(Material shown)

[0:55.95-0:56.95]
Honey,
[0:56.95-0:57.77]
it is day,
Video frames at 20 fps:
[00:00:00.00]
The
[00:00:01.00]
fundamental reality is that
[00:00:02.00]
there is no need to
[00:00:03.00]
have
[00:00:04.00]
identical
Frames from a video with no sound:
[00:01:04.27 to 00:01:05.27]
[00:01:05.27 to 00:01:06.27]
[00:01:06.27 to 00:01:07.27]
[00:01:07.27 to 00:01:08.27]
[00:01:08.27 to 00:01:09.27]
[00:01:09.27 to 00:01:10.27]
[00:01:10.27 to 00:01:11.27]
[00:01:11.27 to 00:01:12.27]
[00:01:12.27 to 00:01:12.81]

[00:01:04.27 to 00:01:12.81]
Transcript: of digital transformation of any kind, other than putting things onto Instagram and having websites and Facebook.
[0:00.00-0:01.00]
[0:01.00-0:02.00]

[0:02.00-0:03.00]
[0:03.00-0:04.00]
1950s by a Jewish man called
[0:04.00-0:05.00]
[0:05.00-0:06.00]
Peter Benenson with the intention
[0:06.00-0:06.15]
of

(End Material shown)

• [Your assignment] Retype all of the material above with every character intact.

• [Expected output]
[0:55.95-0:56.95]
Honey,
[0:56.95-0:57.77]
it is day,
Video frames at 20 fps:
[00:00:00.00]
The
[00:00:01.00]
fundamental reality is that
[00:00:02.00]
there is no need to
[00:00:03.00]
have
[00:00:04.00]
identical
Frames from a video with no sound:
[00:01:04.27 to 00:01:05.27]
[00:01:05.27 to 00:01:06.27]
[00:01:06.27 to 00:01:07.27]
[00:01:07.27 to 00:01:08.27]
[00:01:08.27 to 00:01:09.27]
[00:01:09.27 to 00:01:10.27]
[00:01:10.27 to 00:01:11.27]
[00:01:11.27 to 00:01:12.27]
[00:01:12.27 to 00:01:12.81]

[00:01:04.27 to 00:01:12.81]
Transcript: of digital transformation of any kind, other than putting things onto Instagram and having websites and Facebook.
[0:00.00-0:01.00]
[0:01.00-0:02.00]

[0:02.00-0:03.00]
[0:03.00-0:04.00]
1950s by a Jewish man called
[0:04.00-0:05.00]
[0:05.00-0:06.00]
Peter Benenson with the intention
[0:06.00-0:06.15]
of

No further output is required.